PHAC states there can be more than 100 symptoms of long COVID weeks or months after infection but narrowed its list of common ones to nine — including general pain and discomfort, difficulty thinking or concentrating and posttraumatic stress disorder (PTSD).
“How frequently it occurs kind of depends on the definition of long COVID, and there is no universal definition currently,” said Iwasaki. “As with everything else, the statistics are changing at different stages of the pandemic.”
She said the fact that there are currently more than 200 long COVID symptoms across various health organizations that range in severity and duration in different populations throughout the pandemic only adds to the confusion.
“The estimates are all over the place,” said Dr. Angela Cheung, a senior scientist-clinician at the University Health Network in Toronto who researches long COVID.

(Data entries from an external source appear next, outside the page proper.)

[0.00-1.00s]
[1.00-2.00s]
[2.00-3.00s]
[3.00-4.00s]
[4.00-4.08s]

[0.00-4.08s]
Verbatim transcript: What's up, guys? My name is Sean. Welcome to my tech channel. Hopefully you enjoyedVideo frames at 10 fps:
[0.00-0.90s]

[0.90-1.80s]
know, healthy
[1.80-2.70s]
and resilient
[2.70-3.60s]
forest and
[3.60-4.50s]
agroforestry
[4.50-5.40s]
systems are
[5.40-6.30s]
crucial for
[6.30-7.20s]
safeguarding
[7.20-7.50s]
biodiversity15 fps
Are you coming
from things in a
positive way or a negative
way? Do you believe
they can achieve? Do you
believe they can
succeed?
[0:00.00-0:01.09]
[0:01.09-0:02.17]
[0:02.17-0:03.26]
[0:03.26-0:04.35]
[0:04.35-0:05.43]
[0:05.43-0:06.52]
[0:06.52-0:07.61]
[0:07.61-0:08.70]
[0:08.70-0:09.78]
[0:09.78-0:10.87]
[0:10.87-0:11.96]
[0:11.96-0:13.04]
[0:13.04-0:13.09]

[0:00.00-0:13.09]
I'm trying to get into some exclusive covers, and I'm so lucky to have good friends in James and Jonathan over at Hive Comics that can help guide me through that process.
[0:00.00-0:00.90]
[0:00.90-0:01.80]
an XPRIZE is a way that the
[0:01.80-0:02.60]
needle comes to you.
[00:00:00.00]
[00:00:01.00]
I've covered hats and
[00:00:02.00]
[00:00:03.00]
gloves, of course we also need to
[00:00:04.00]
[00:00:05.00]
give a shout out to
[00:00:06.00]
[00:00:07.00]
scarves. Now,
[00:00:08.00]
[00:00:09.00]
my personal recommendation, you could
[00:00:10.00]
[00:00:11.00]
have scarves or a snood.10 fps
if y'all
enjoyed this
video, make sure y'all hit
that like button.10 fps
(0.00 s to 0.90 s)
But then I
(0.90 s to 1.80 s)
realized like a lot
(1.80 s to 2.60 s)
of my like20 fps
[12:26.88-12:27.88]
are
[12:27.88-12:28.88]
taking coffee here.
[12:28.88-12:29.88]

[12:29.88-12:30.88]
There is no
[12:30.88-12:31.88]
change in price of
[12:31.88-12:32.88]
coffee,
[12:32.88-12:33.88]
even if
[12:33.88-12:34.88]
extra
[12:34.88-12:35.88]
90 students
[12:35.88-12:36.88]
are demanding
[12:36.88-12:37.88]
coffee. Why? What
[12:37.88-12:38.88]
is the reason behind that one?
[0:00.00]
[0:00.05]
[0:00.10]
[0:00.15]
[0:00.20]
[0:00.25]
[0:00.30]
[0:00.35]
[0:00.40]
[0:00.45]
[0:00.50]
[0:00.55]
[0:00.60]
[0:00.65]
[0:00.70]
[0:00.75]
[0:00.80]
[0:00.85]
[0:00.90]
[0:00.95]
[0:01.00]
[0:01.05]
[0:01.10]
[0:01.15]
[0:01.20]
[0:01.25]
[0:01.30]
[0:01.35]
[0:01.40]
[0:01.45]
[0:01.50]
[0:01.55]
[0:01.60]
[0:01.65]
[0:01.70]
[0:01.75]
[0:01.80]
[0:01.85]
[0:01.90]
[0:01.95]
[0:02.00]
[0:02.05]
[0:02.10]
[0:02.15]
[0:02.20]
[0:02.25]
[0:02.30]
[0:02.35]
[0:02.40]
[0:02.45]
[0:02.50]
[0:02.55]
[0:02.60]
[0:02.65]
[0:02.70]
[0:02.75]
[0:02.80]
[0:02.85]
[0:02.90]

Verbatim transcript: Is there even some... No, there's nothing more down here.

“Some will count any one symptom, like if you have one lingering symptom you have long COVID, and that symptom may be very mild and doesn’t really affect your daily life. Whereas some people have multiple symptoms and are totally debilitated and can’t work.”
Canada updating estimates on long COVID
Canada may soon have a better handle on the true rate of long COVID occurring in the population with the release of a survey from PHAC and Statistics Canada to determine the prevalence, risk factors, symptoms and impacts on daily life of the condition.
The first leg of the survey was launched in April 2022, with results expected early next year. PHAC said in a statement it also plans to conduct followup studies to examine changes in long COVID over time and longer-term outcomes in those who are affected.
“We need to get a better understanding of the degree as well,” said Cheung, who is working with PHAC and Statistics Canada on the survey.
“Because while people may be more willing to put up with one or two symptoms, that doesn’t really affect their activities of daily living or work, whereas people are less accepting of something that really disrupts their life.”
Iwasaki said that while the rate of long COVID may be changing over time, the condition severely affects a significant proportion of the population who need ongoing support.
“People who’ve gotten long COVID in the original wave are still suffering,” she said. “Some of them haven’t recovered.”
Hanage said the situation for severe long COVID can be improved by ensuring people have prior protection from vaccination, improving research into the condition and finding therapies to help those who need it most.
“Even if the actual risk of serious long COVID symptoms is pretty low, and I actually think it is, that’s not much comfort to the millions of people who are going to end up suffering severe long COVID,” he said.
“It’s just that you individually being infected are more likely than not to make a full recovery.”